* _TASK GOAL_
Under this line are records; the part from the line containing "[0:00.00-0:00.80]" through the line containing "Transcript: Jess. So happy to be here." should be repeated exactly. Please exclude pictures.

* _DATA_
****************************************
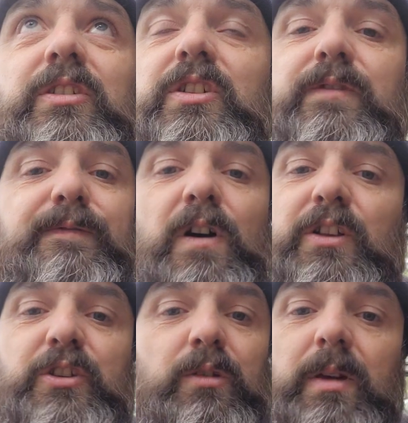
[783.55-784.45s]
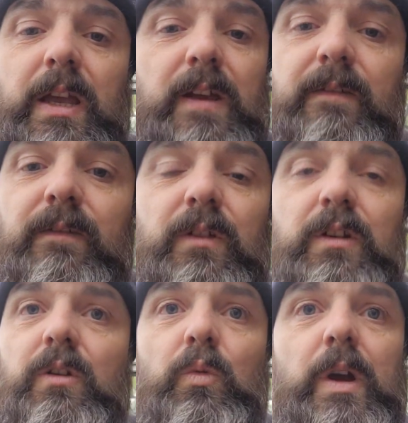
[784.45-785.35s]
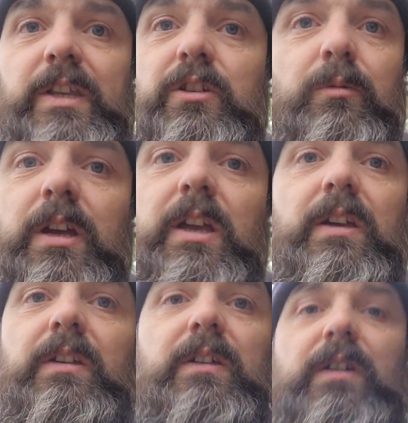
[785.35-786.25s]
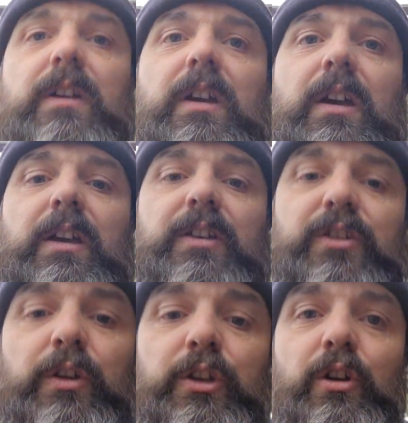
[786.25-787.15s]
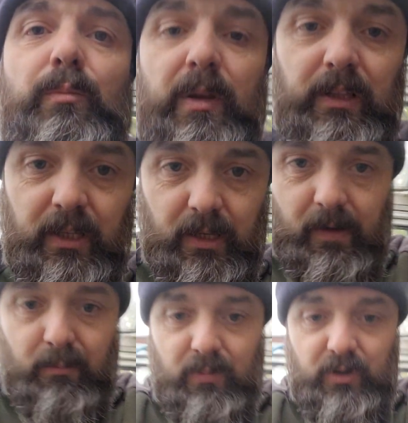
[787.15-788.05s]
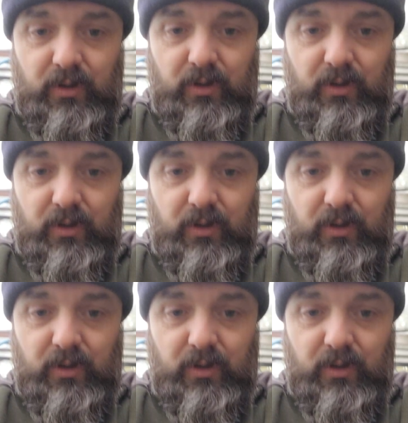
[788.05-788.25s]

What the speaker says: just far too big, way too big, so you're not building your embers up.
****************************************
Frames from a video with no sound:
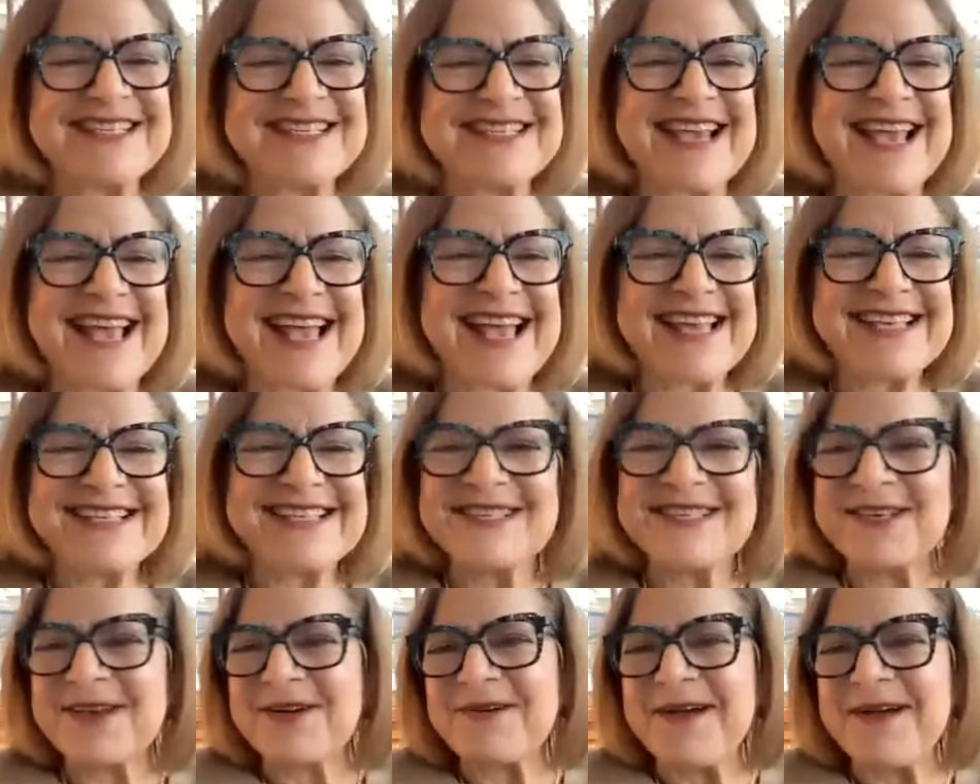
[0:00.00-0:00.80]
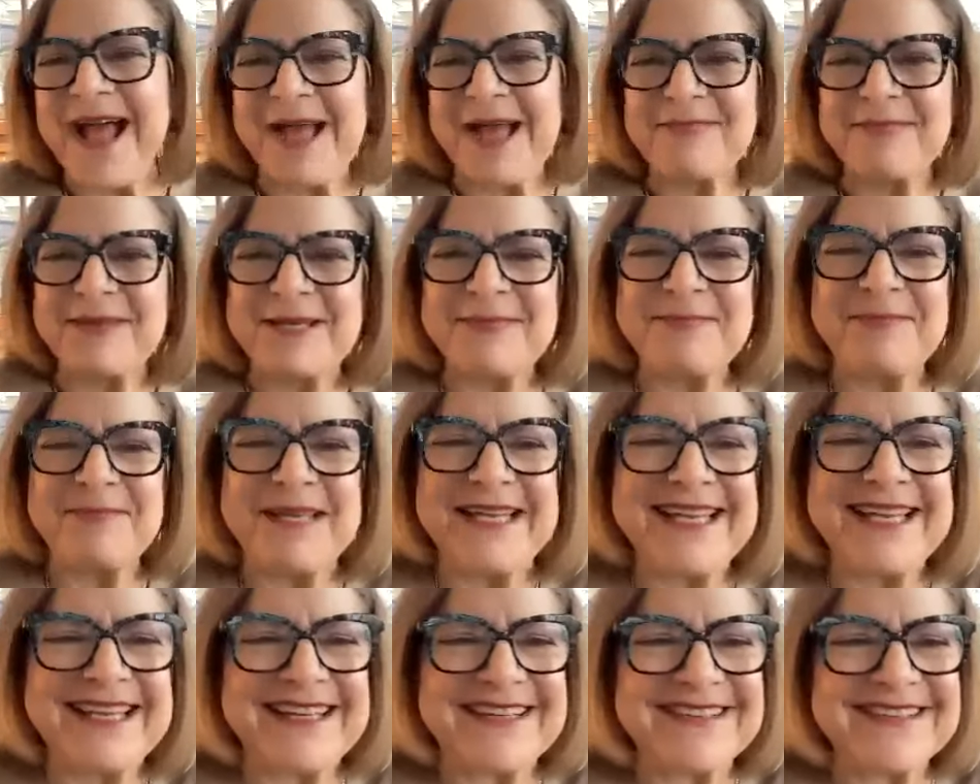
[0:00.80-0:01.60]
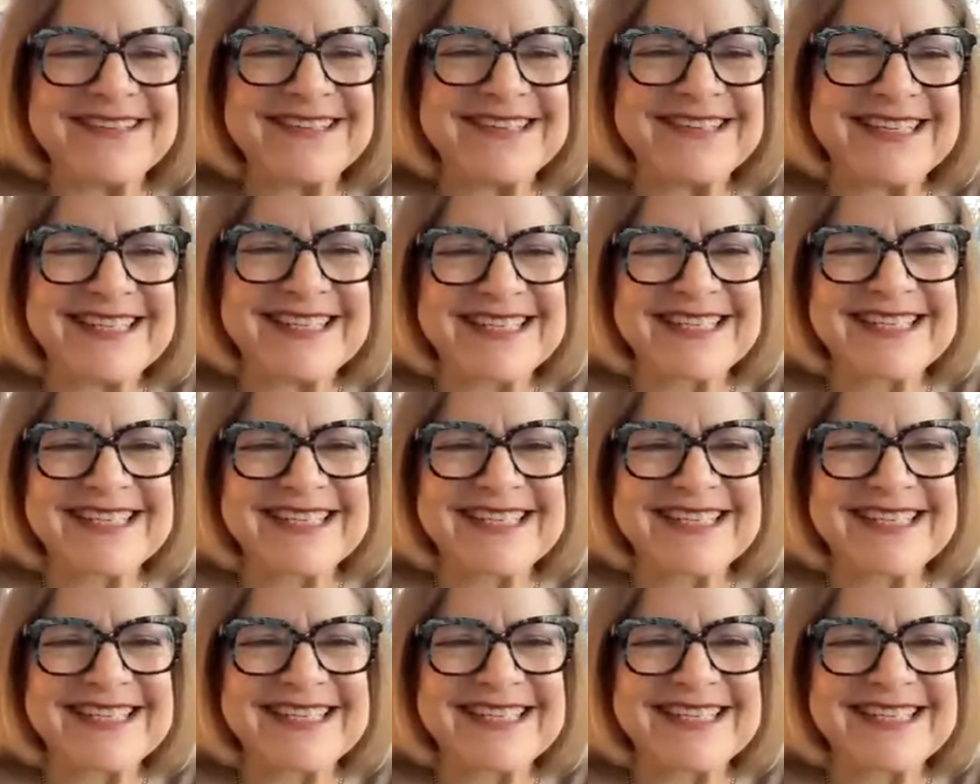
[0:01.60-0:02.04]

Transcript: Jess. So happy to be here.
****************************************
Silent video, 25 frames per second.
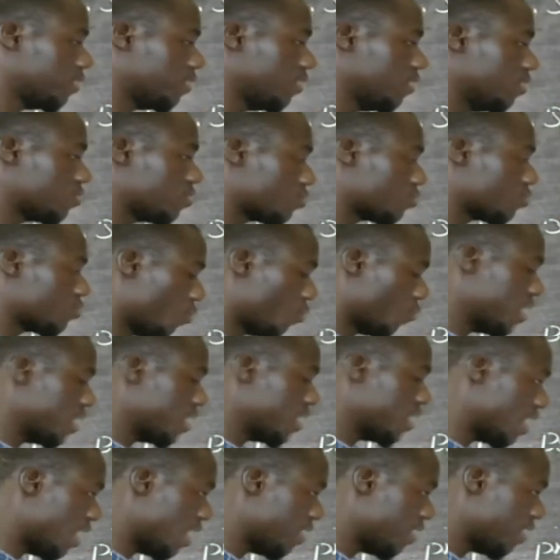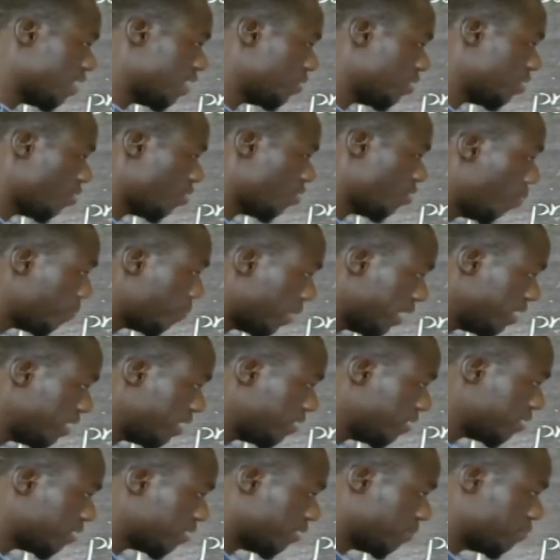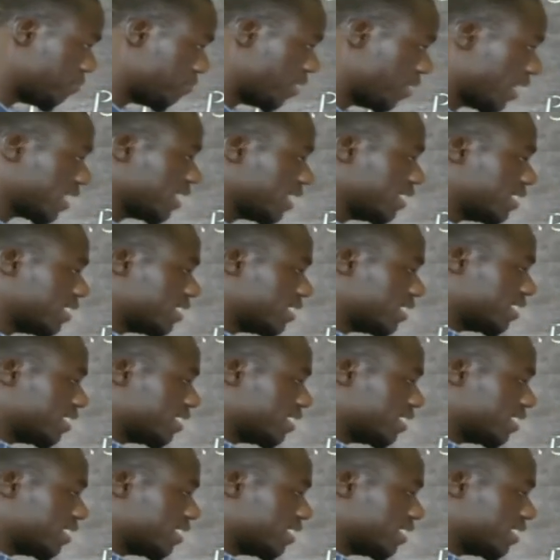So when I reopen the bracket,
****************************************
* _WRITTEN RESPONSE_
[0:00.00-0:00.80]
[0:00.80-0:01.60]
[0:01.60-0:02.04]

Transcript: Jess. So happy to be here.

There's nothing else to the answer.